REQUIRED ACTION:
Retype each record exactly; no pictures.
=====
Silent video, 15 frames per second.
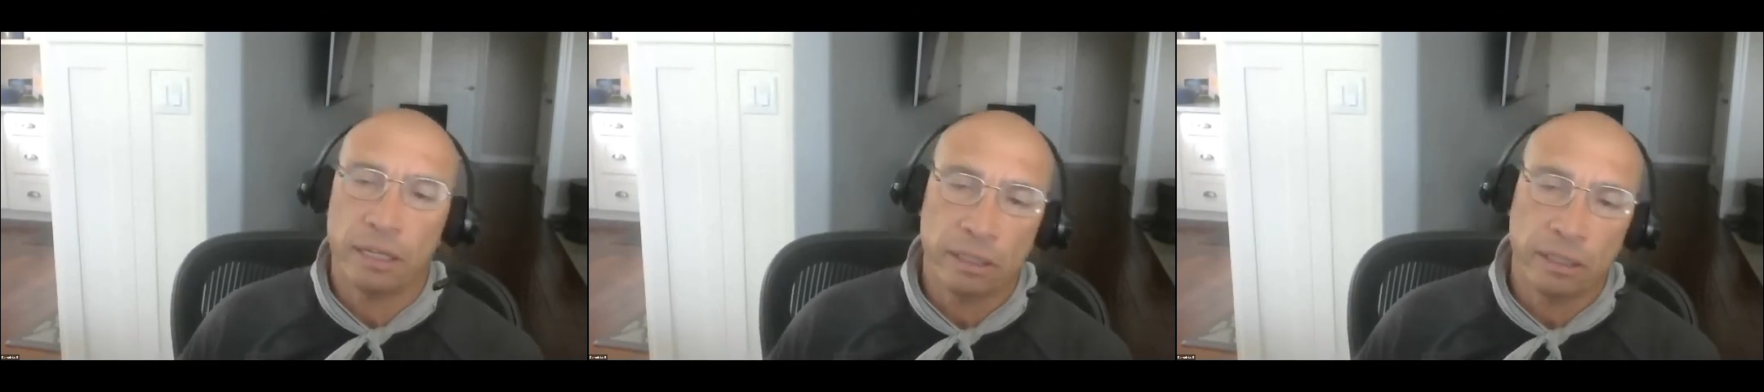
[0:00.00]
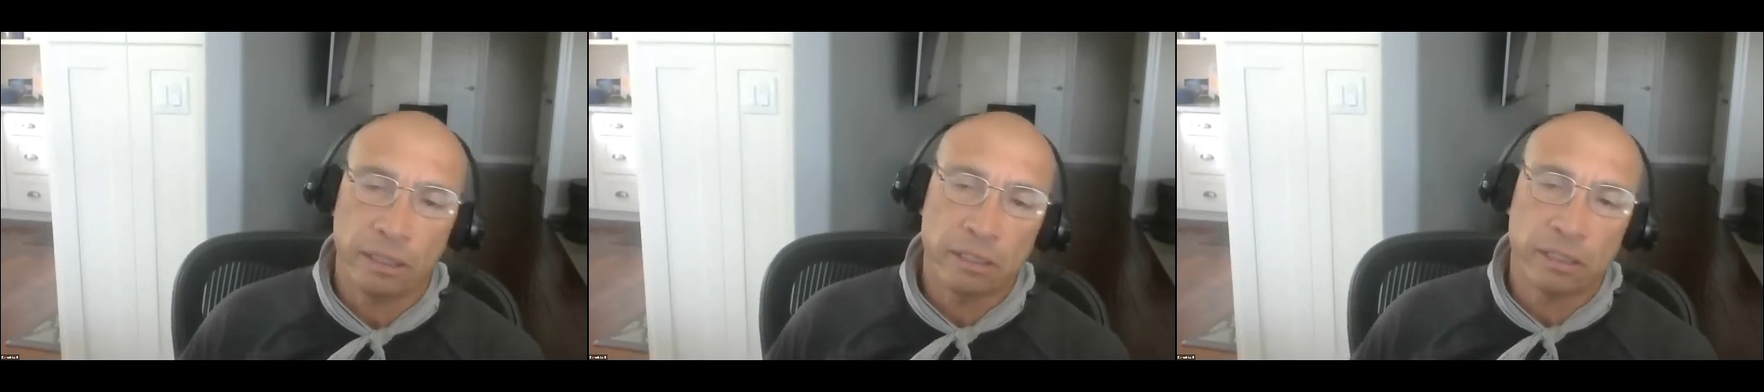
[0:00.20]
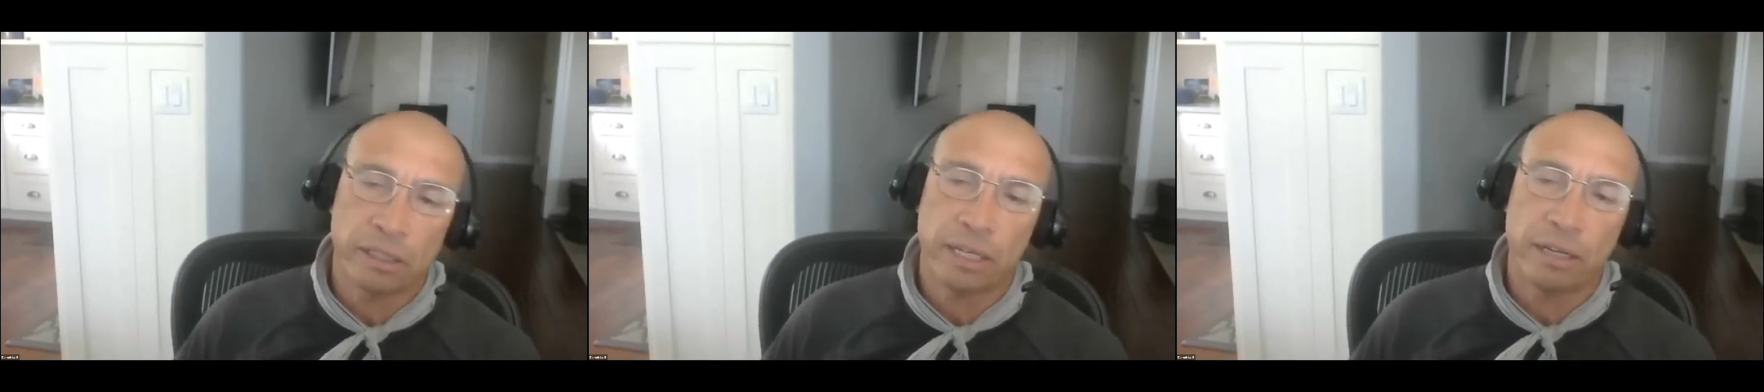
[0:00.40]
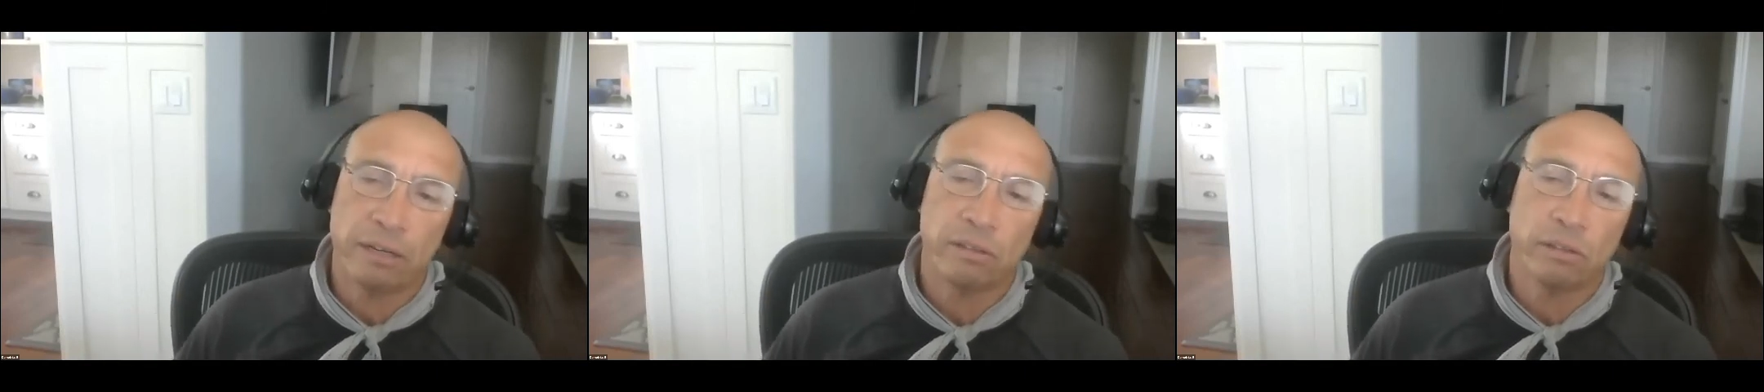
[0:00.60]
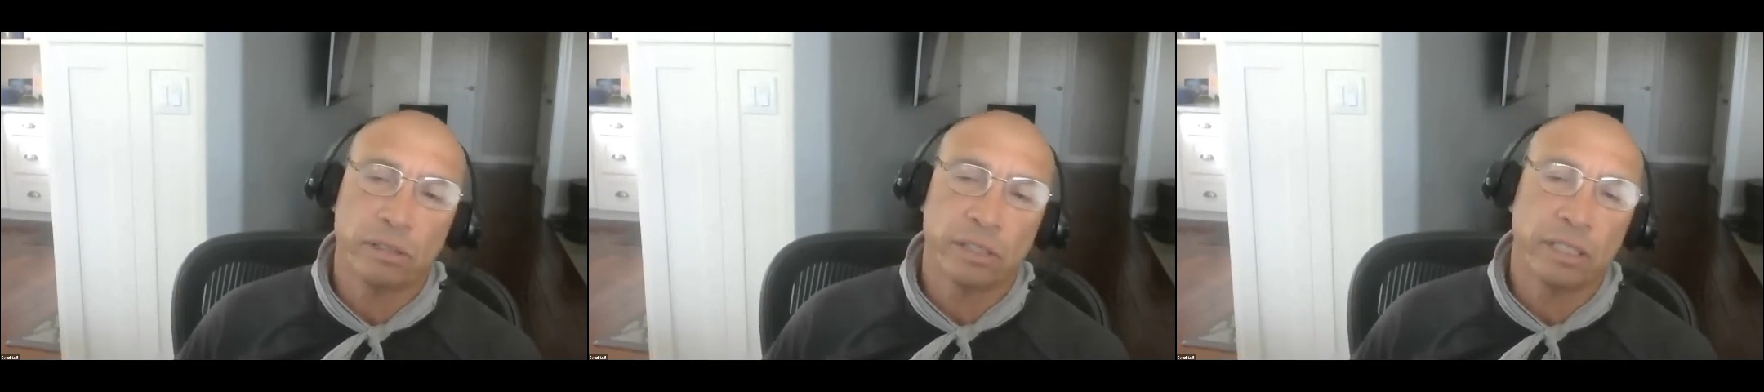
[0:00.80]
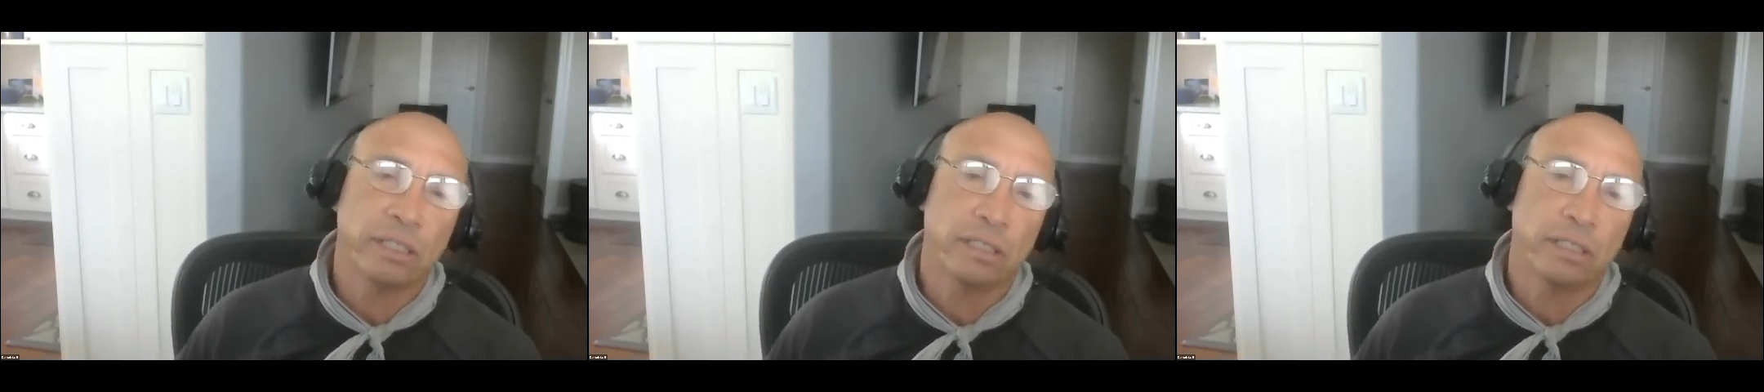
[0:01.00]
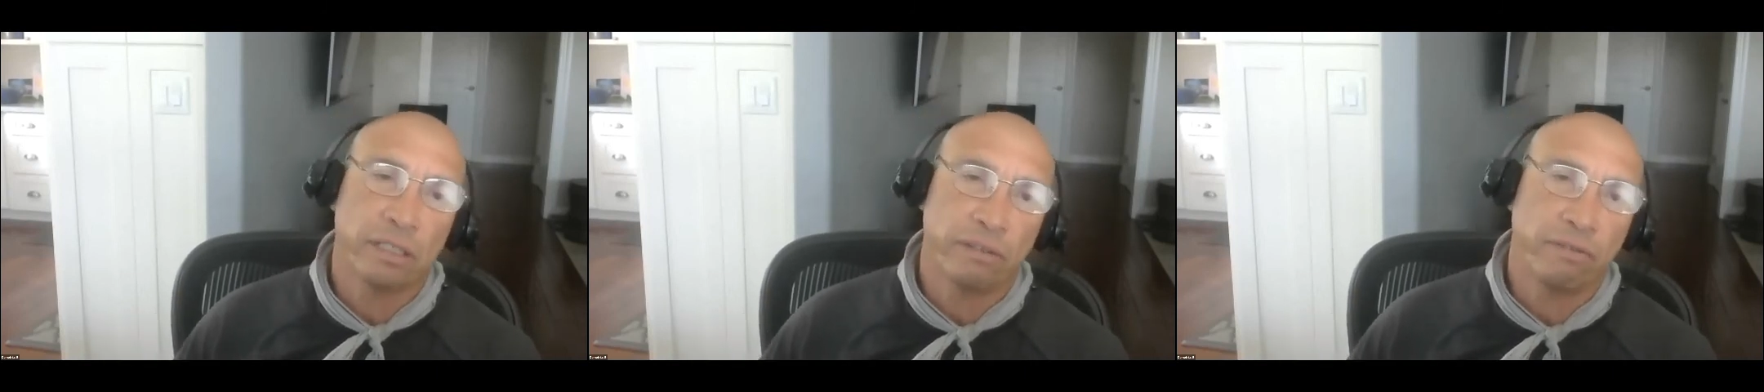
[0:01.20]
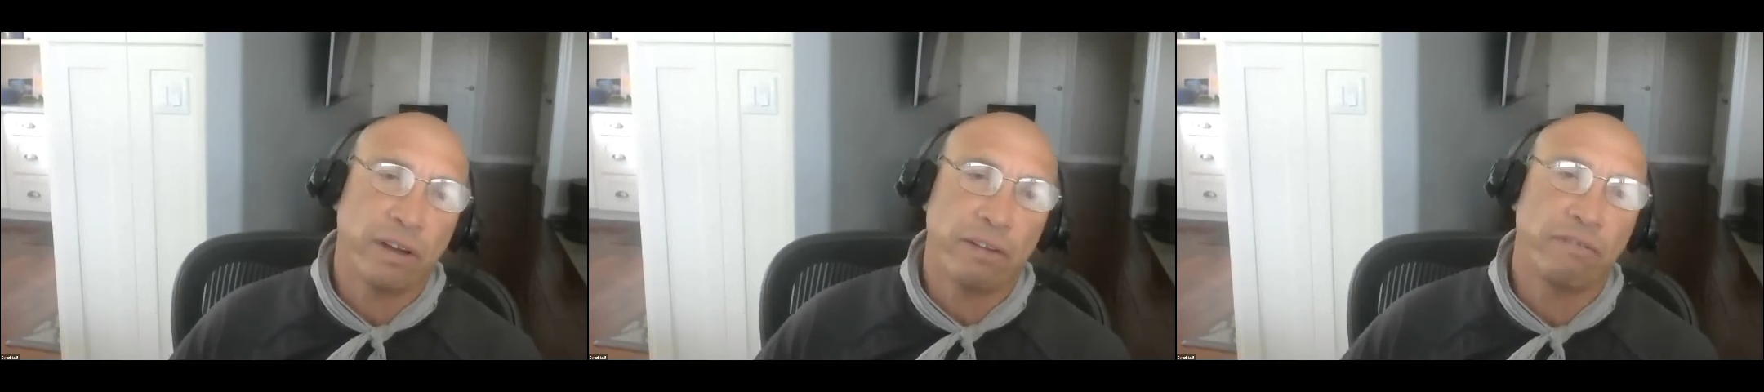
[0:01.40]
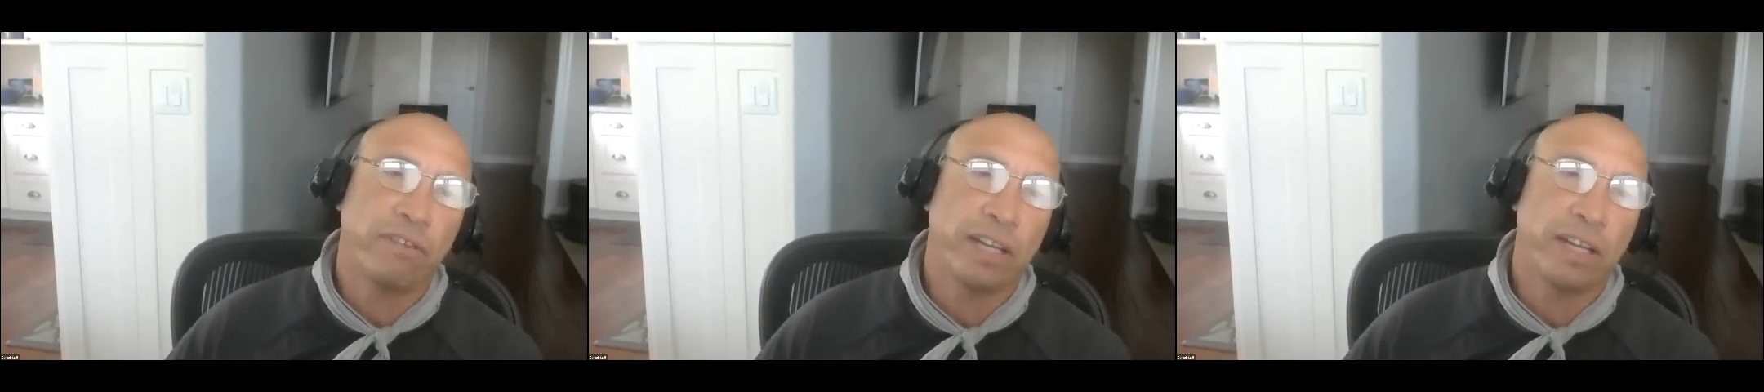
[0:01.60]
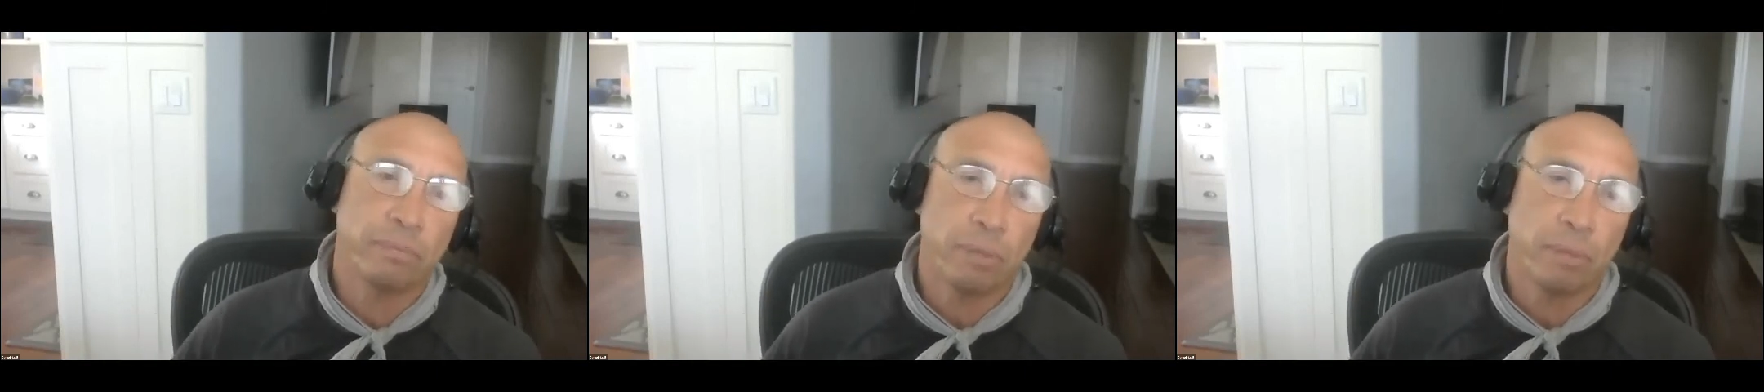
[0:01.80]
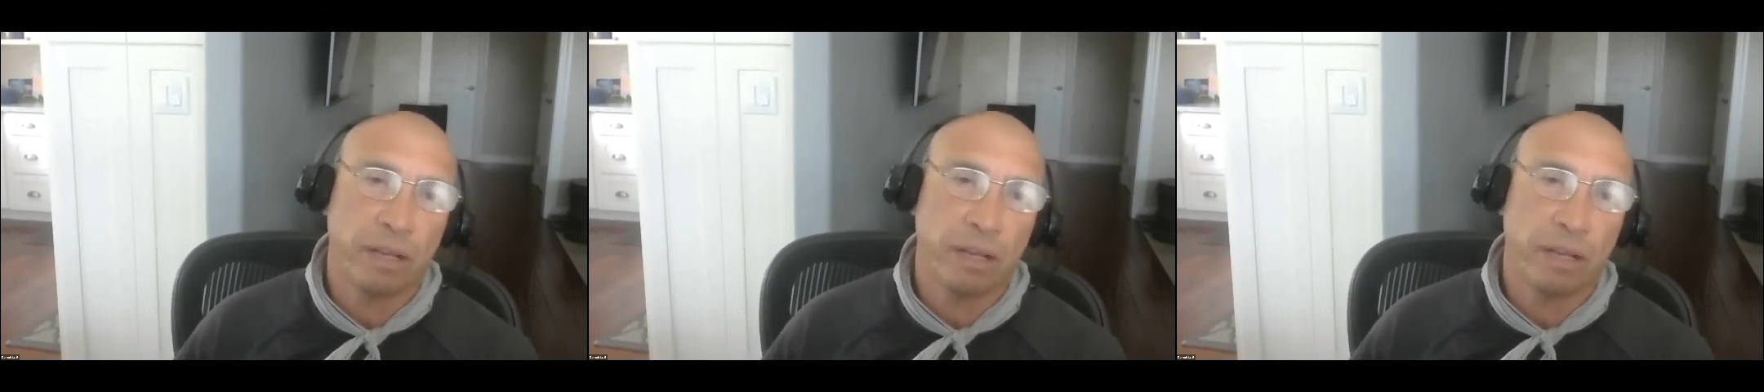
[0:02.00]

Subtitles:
on the other side of those things is if I face my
=====
TASK RESULT:
Silent video, 15 frames per second.
[0:00.00]
[0:00.20]
[0:00.40]
[0:00.60]
[0:00.80]
[0:01.00]
[0:01.20]
[0:01.40]
[0:01.60]
[0:01.80]
[0:02.00]

Subtitles:
on the other side of those things is if I face my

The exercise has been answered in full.